[Stored items from a collection]
<<<<

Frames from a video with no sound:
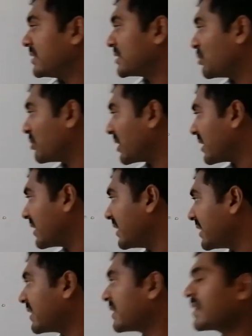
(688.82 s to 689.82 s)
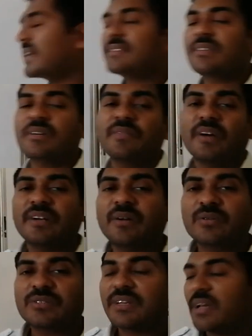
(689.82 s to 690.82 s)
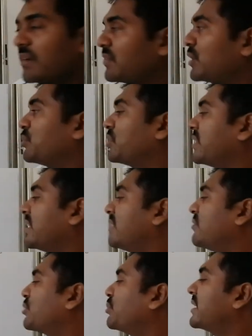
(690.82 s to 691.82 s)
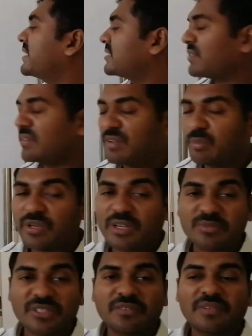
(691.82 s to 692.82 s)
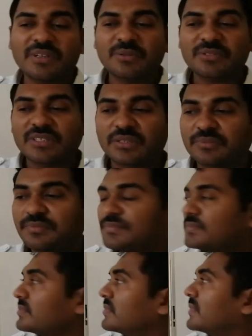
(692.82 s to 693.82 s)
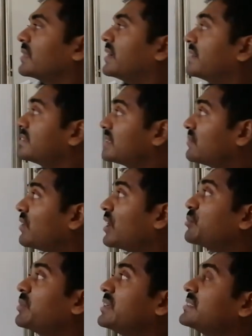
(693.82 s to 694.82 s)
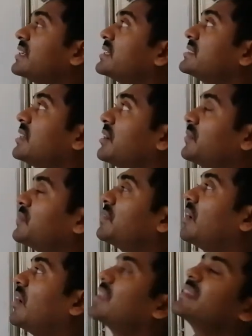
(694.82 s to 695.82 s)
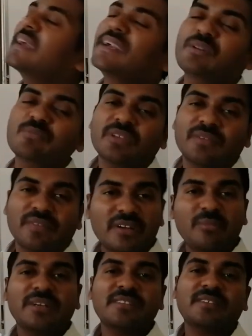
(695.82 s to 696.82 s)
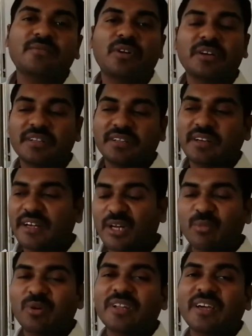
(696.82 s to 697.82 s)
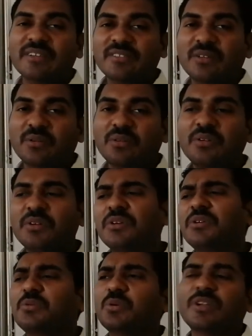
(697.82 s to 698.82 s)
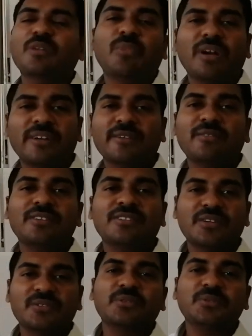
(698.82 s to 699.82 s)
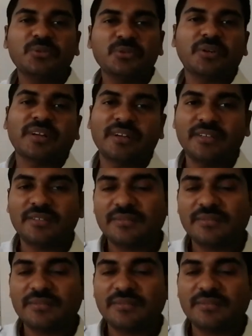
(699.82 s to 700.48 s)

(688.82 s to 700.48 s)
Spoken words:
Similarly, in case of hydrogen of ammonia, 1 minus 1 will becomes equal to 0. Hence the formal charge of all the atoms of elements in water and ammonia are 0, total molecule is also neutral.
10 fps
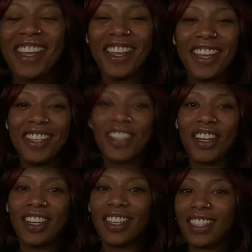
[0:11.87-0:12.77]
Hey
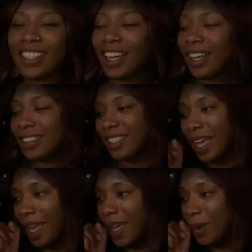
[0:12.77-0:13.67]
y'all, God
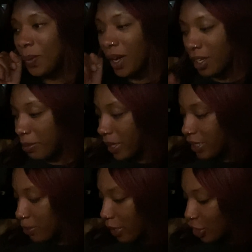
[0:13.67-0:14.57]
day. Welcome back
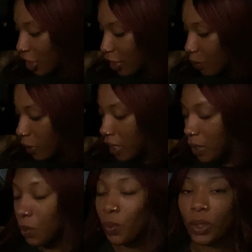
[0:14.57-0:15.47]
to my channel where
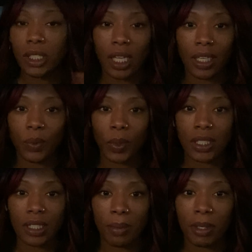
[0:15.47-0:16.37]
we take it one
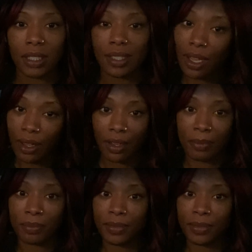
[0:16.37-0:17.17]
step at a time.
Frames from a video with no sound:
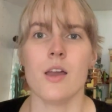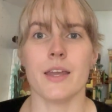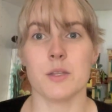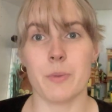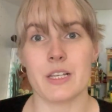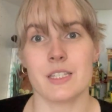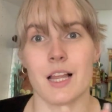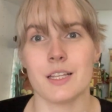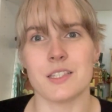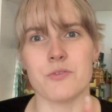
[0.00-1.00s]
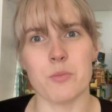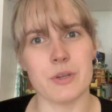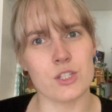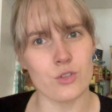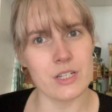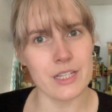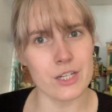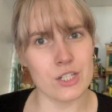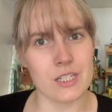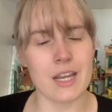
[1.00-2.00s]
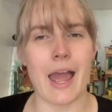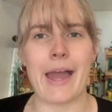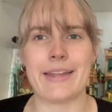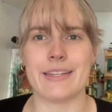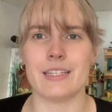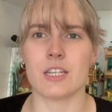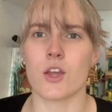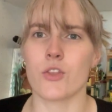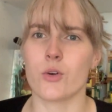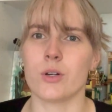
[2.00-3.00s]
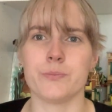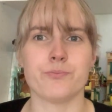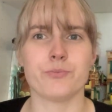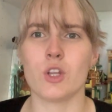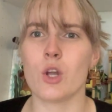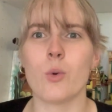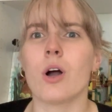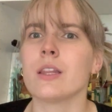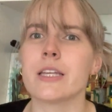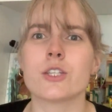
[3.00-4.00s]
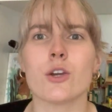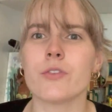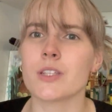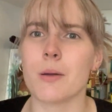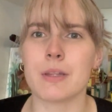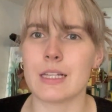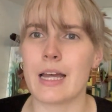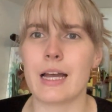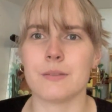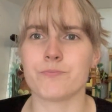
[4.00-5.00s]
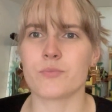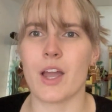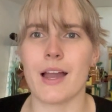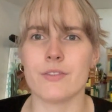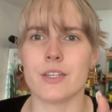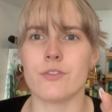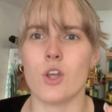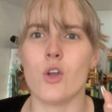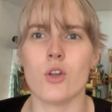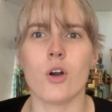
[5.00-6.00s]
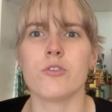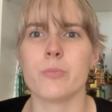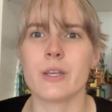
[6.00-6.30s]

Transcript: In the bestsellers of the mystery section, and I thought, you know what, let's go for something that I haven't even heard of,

>>>>

▸ Task statement: Your answer must be the records above, word for word, with no pictures.

▸ Result for this exercise:
Frames from a video with no sound:
(688.82 s to 689.82 s)
(689.82 s to 690.82 s)
(690.82 s to 691.82 s)
(691.82 s to 692.82 s)
(692.82 s to 693.82 s)
(693.82 s to 694.82 s)
(694.82 s to 695.82 s)
(695.82 s to 696.82 s)
(696.82 s to 697.82 s)
(697.82 s to 698.82 s)
(698.82 s to 699.82 s)
(699.82 s to 700.48 s)

(688.82 s to 700.48 s)
Spoken words:
Similarly, in case of hydrogen of ammonia, 1 minus 1 will becomes equal to 0. Hence the formal charge of all the atoms of elements in water and ammonia are 0, total molecule is also neutral.
10 fps
[0:11.87-0:12.77]
Hey
[0:12.77-0:13.67]
y'all, God
[0:13.67-0:14.57]
day. Welcome back
[0:14.57-0:15.47]
to my channel where
[0:15.47-0:16.37]
we take it one
[0:16.37-0:17.17]
step at a time.
Frames from a video with no sound:
[0.00-1.00s]
[1.00-2.00s]
[2.00-3.00s]
[3.00-4.00s]
[4.00-5.00s]
[5.00-6.00s]
[6.00-6.30s]

Transcript: In the bestsellers of the mystery section, and I thought, you know what, let's go for something that I haven't even heard of,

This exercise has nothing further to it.